Feig, M., Bobnar, M., Veremchuk, I., Hennig, C., Burkhardt, U., Starke, R., et al. (2017). Two-gap superconductivity in Ag_1-xMo₆S₈ Chevrel phase. Journal of Physics: Condensed Matter, 29(49): 495603, pp. 1-9. doi:10.1088/1361-648X/aa97fd.

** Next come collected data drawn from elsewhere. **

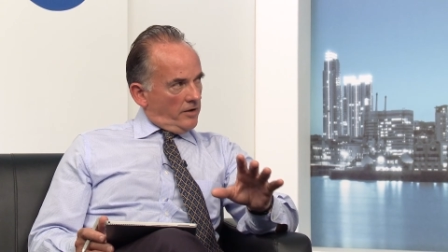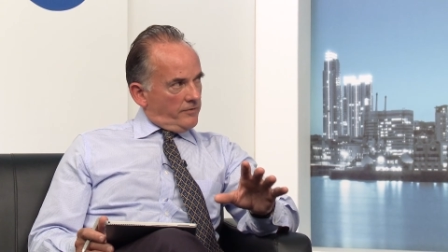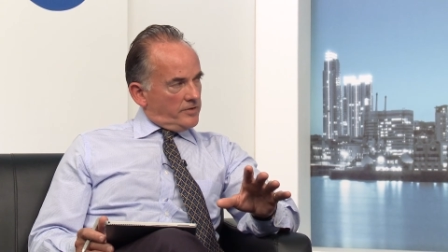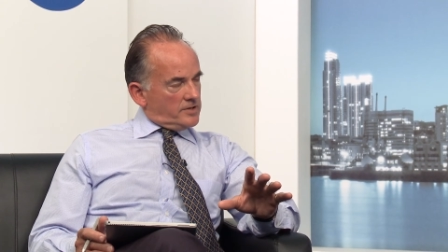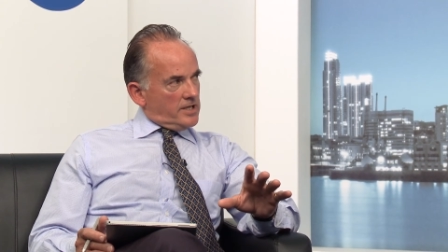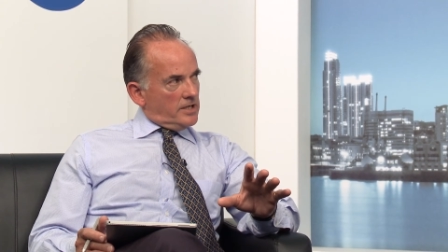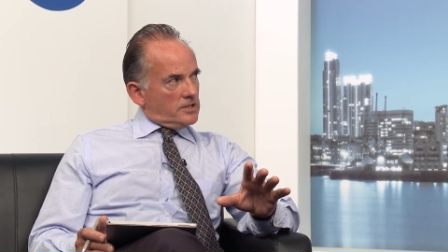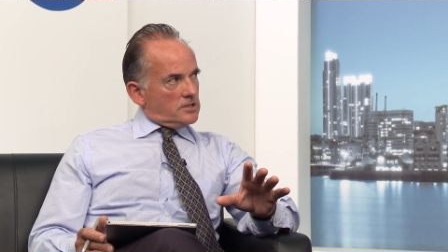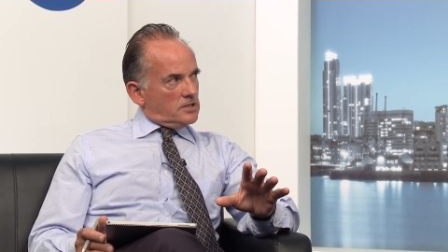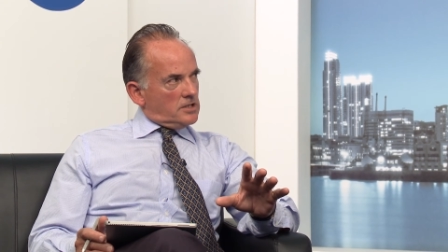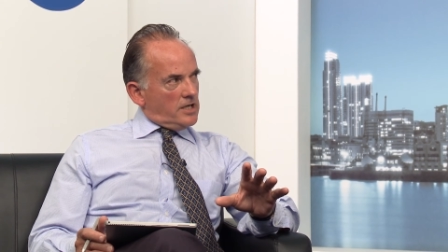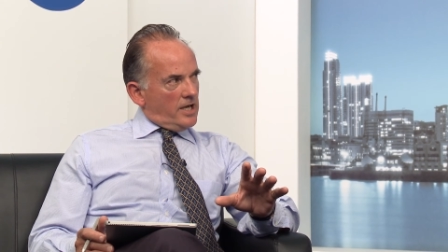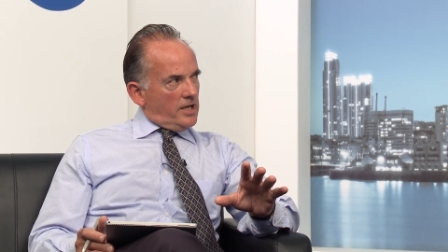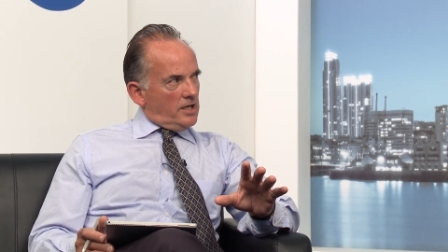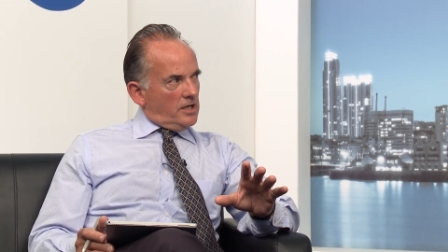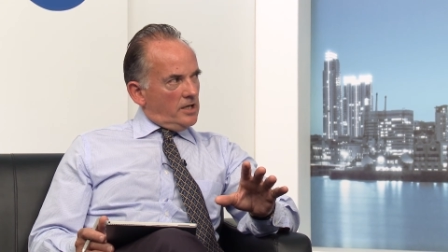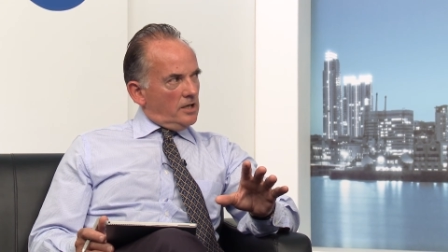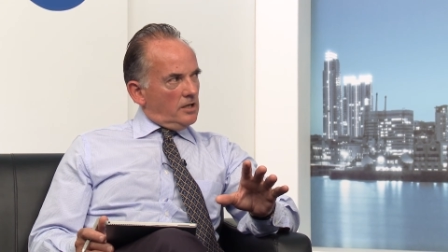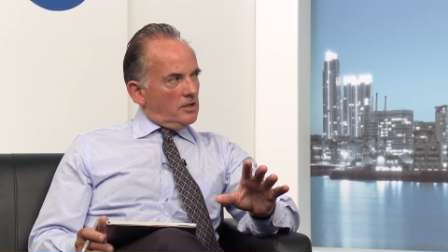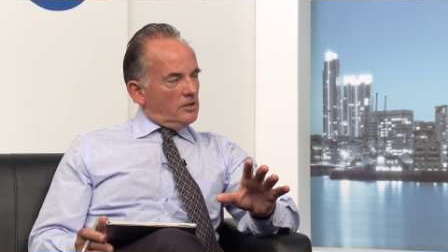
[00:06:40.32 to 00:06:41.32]
If it's
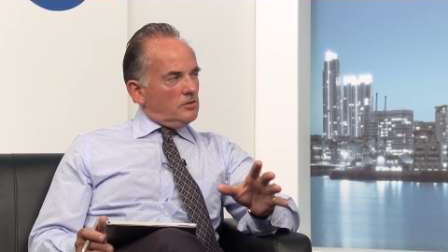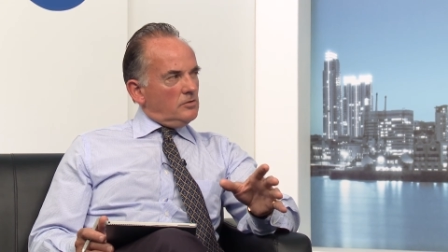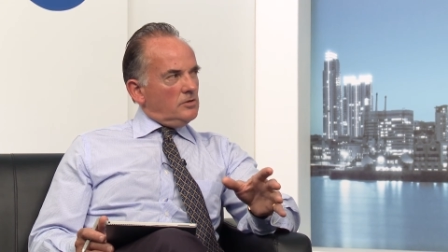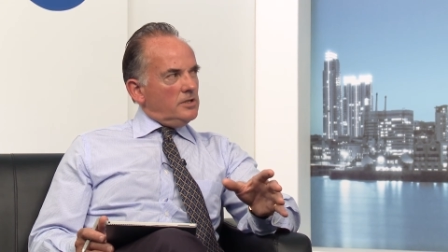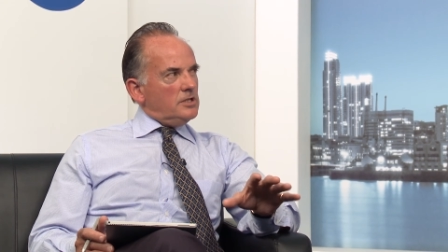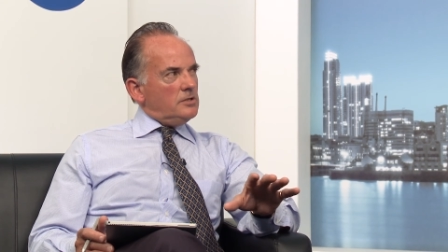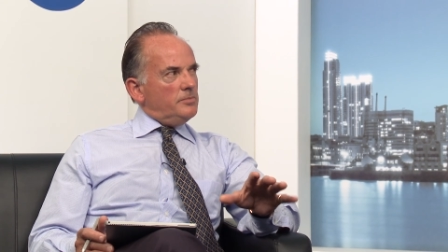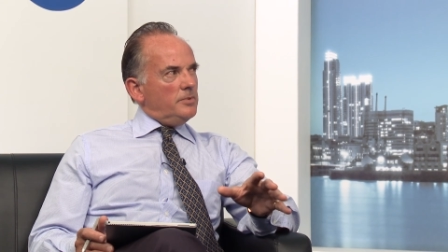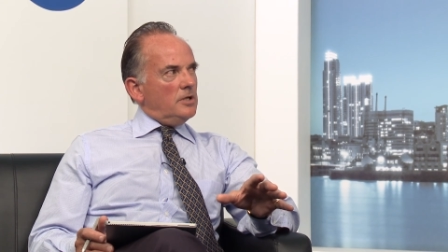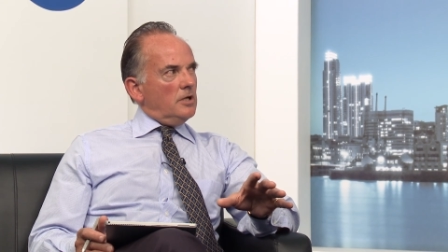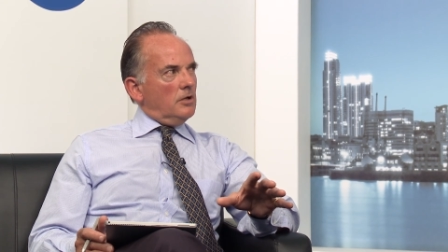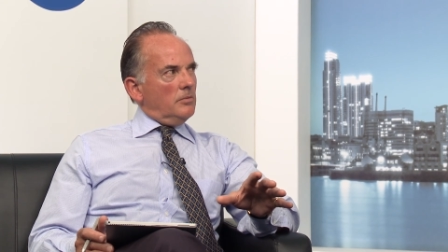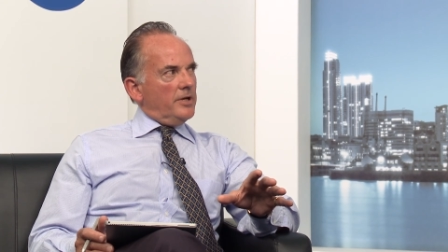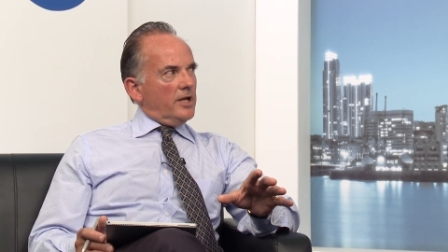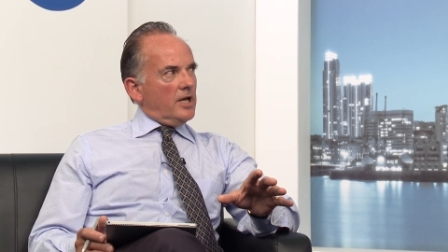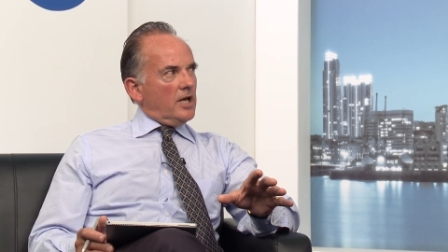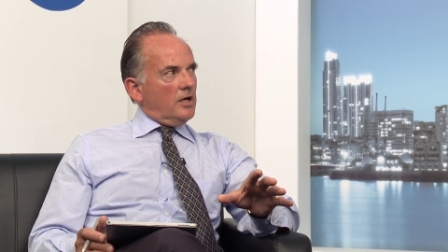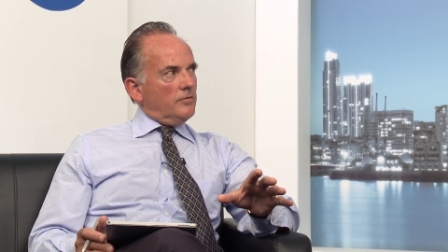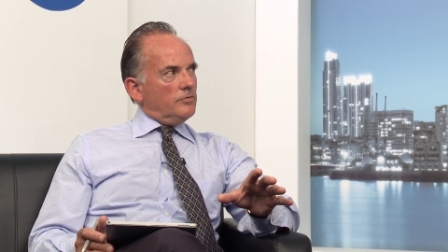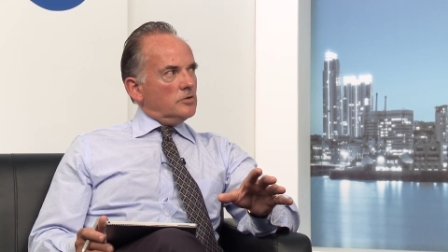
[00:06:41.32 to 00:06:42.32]
entertaining, you need to be a little
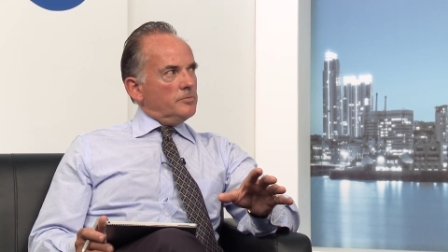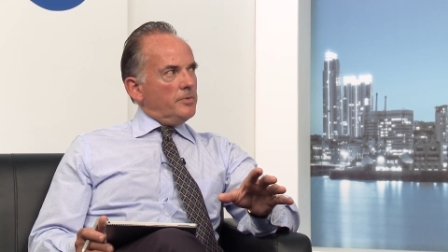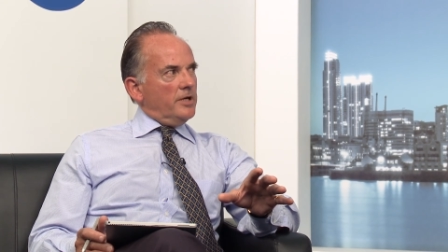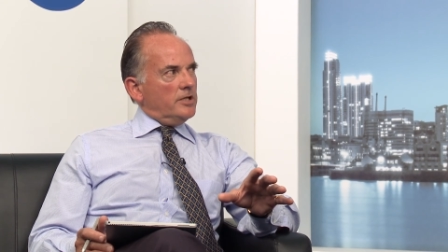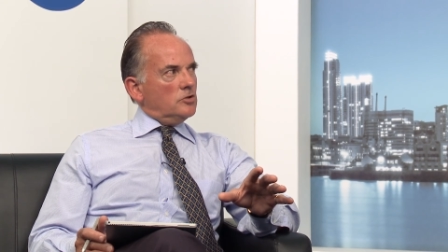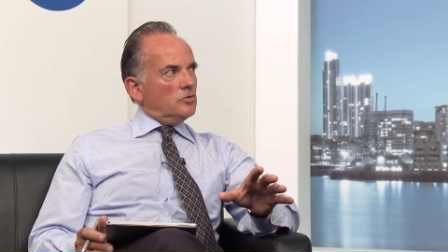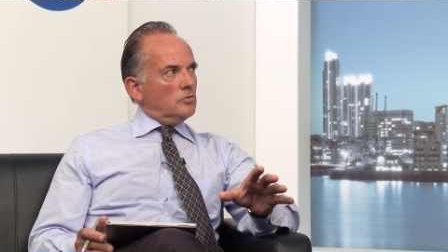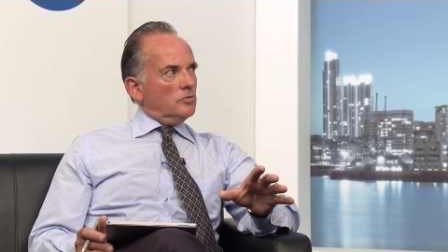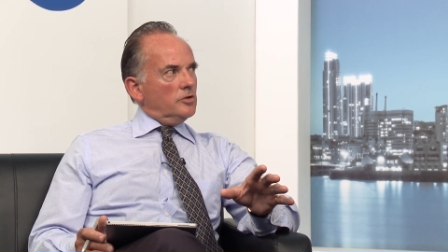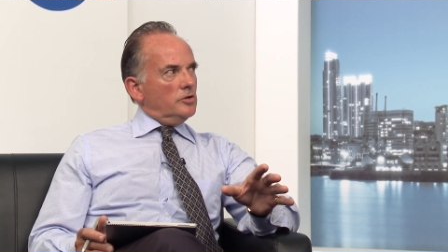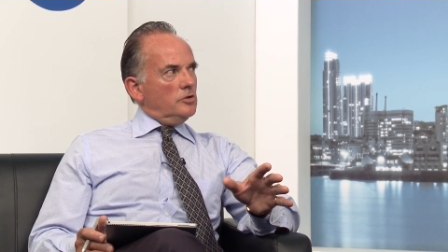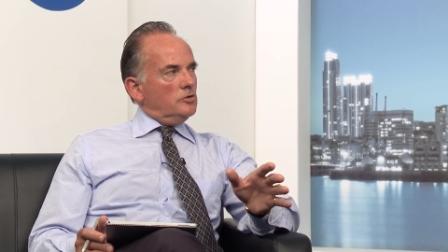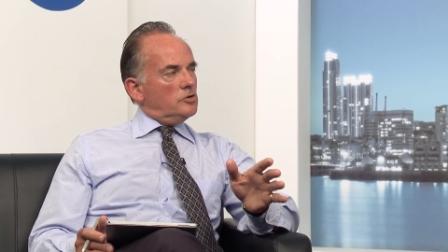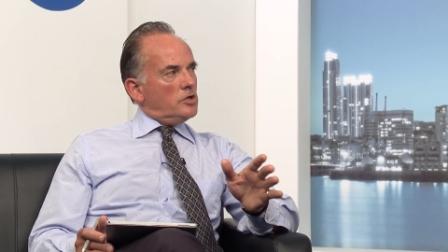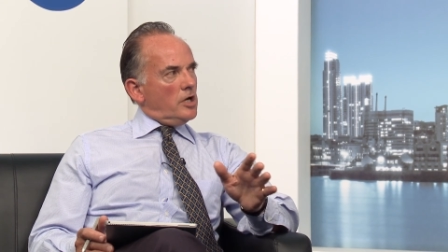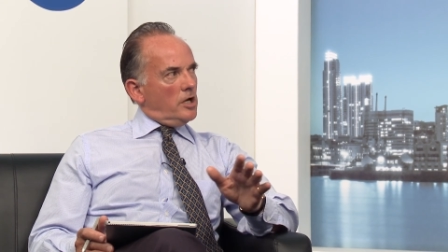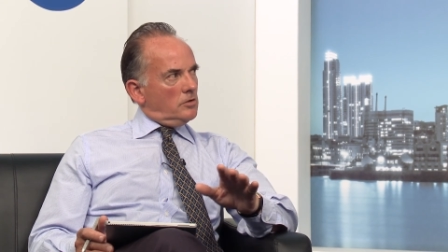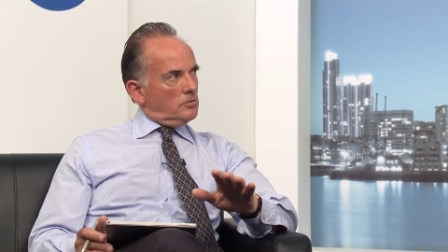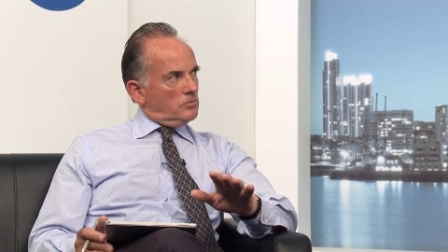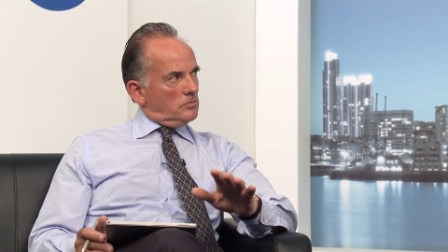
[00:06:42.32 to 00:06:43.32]
bit careful to make sure that you
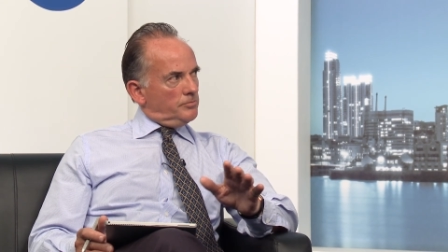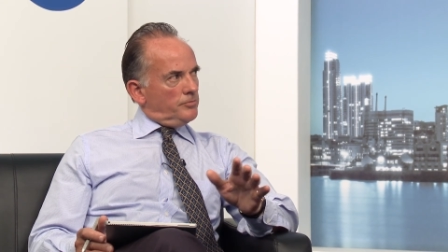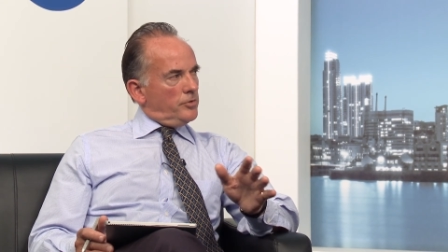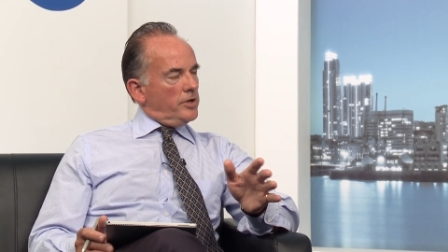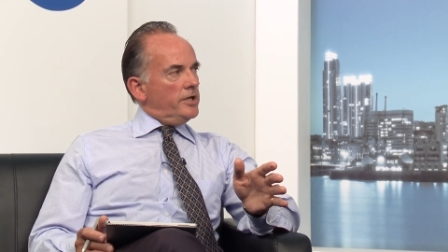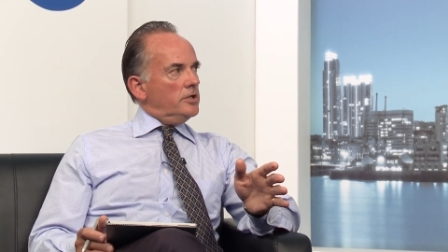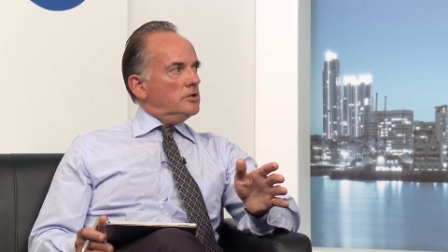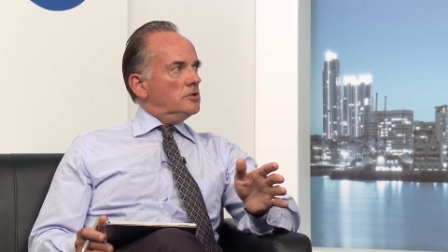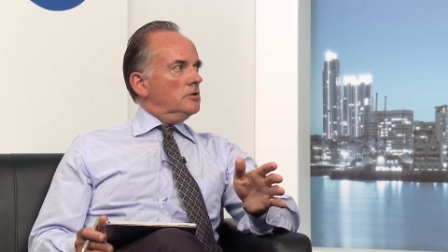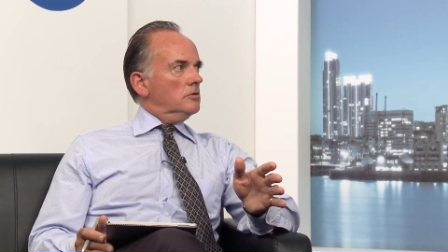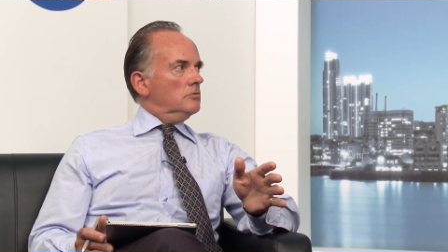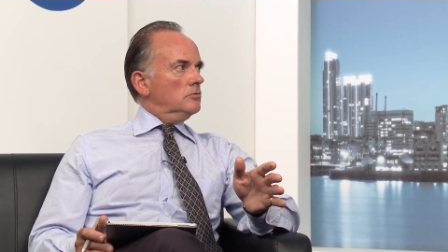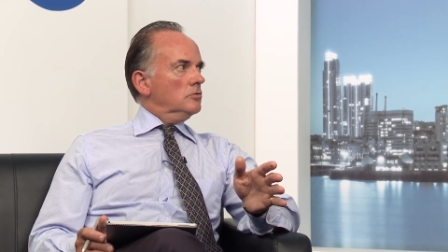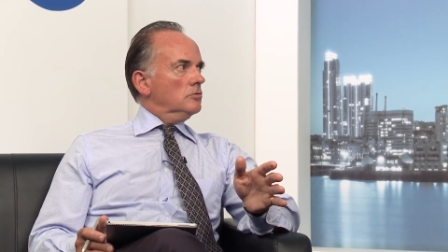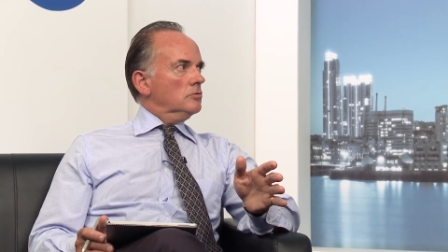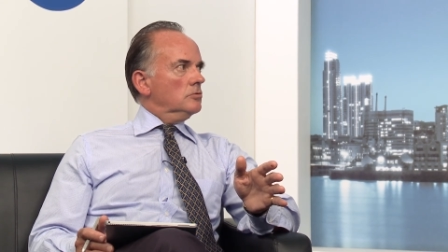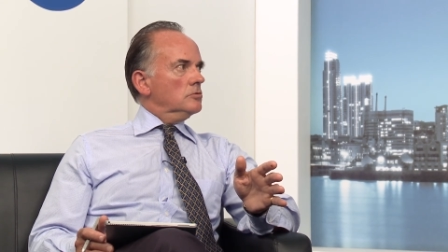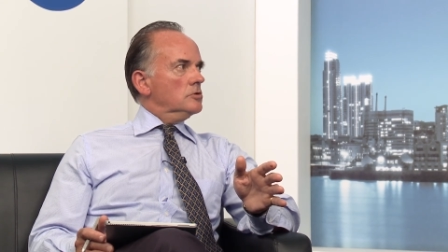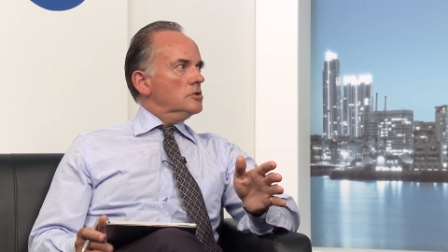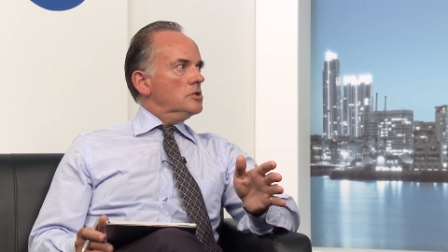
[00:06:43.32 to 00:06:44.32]
don't breach the
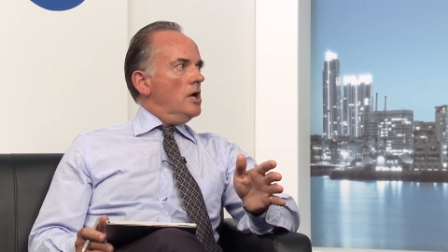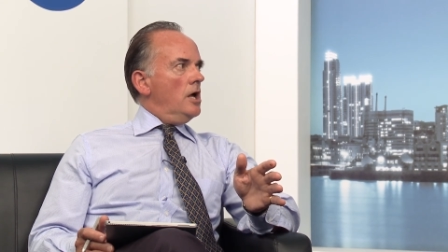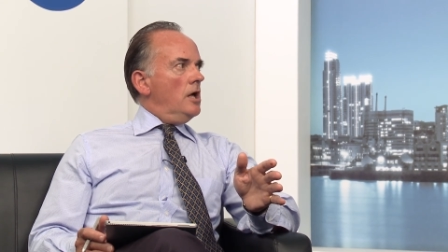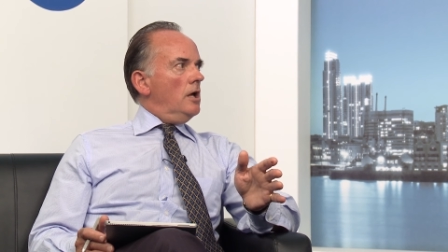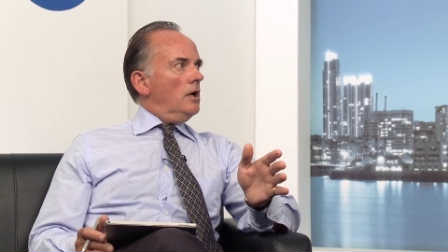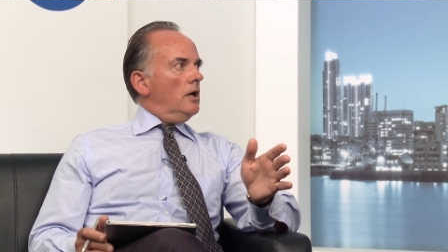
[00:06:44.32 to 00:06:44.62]
rules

Cite as: https://hdl.handle.net/11858/00-001M-0000-002E-9804-8

Abstract

The superconducting properties of Ag1-xMo6S8 [x = 0.08(1)] Chevrel phase [T-c = 7.9(5) K] are studied on a sample compacted by spark plasma sintering. Both lower (B-c1 = 12(1) mT) and the upper [B-c2(0) approximate to 7.4(9) T] critical magnetic fields are obtained from magnetization and electrical resistivity measurements for the first time. The analysis of the low-temperature electronic specific heat indicates Ag1-xMo6S8 to be a two band superconductor with the energy gaps Delta(1) = 1.6 meV (95%) and Delta(2) = 0.7 meV (5%). Theoretical DFT calculations reveal a much stronger electron-phonon coupling in the studied Chevrel phase compared to earlier reports. Similar to MgB2, the Fermi surface of studied Chevrel phase is formed by two hole-like and one electron-like bands.